Records excerpted from a collection
****************

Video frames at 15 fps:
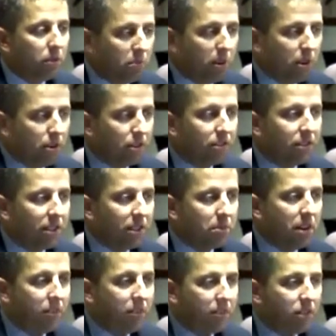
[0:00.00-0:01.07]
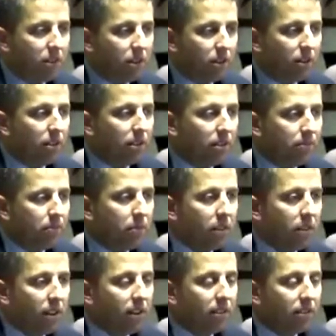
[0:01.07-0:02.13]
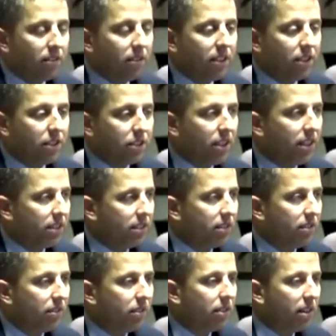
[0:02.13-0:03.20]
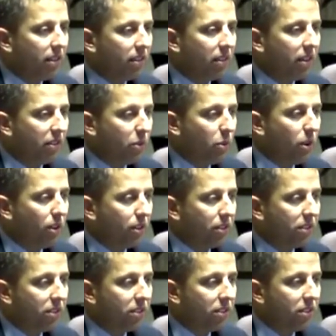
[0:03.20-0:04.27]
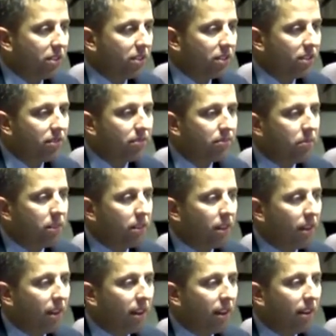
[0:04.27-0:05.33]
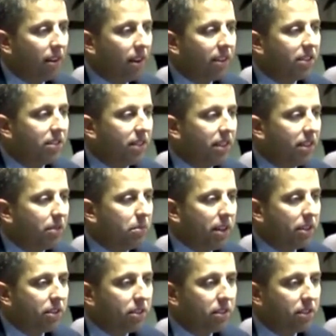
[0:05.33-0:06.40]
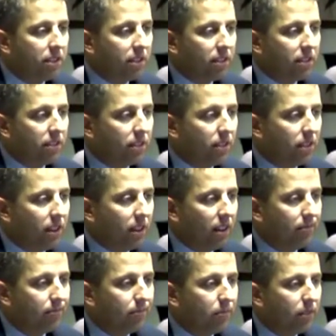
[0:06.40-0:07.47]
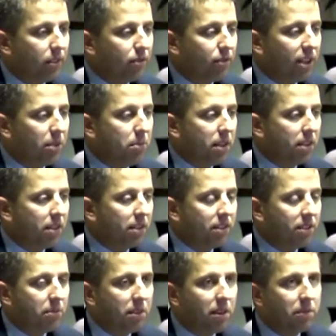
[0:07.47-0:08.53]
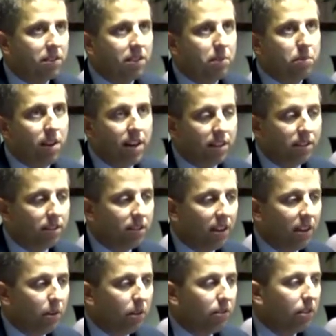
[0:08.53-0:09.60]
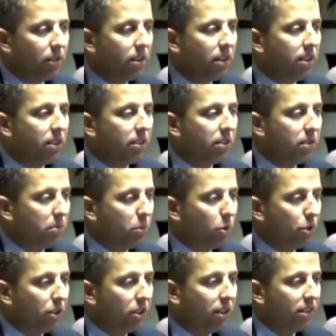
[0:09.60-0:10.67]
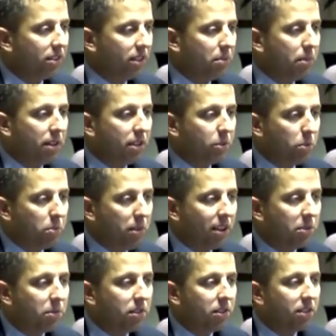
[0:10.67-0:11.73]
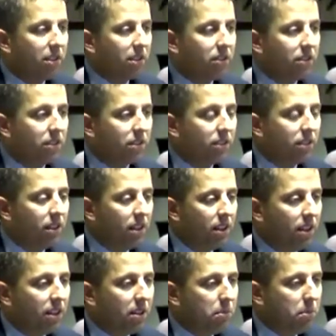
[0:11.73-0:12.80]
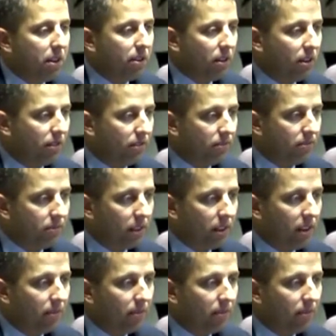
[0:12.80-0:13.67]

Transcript: the better the cleaning methods are, the less chance of acquiring disease. Isolating patients is recommended. Sometimes it's impractical. However, the more you can isolate a patient with possible C. difficile, the better off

****************

• Exercise description: Give again, word for word, the line containing "[0:01.07-0:02.13]" and every line after it to the end of the records; leave out the pictures.

• Response area:
[0:01.07-0:02.13]
[0:02.13-0:03.20]
[0:03.20-0:04.27]
[0:04.27-0:05.33]
[0:05.33-0:06.40]
[0:06.40-0:07.47]
[0:07.47-0:08.53]
[0:08.53-0:09.60]
[0:09.60-0:10.67]
[0:10.67-0:11.73]
[0:11.73-0:12.80]
[0:12.80-0:13.67]

Transcript: the better the cleaning methods are, the less chance of acquiring disease. Isolating patients is recommended. Sometimes it's impractical. However, the more you can isolate a patient with possible C. difficile, the better off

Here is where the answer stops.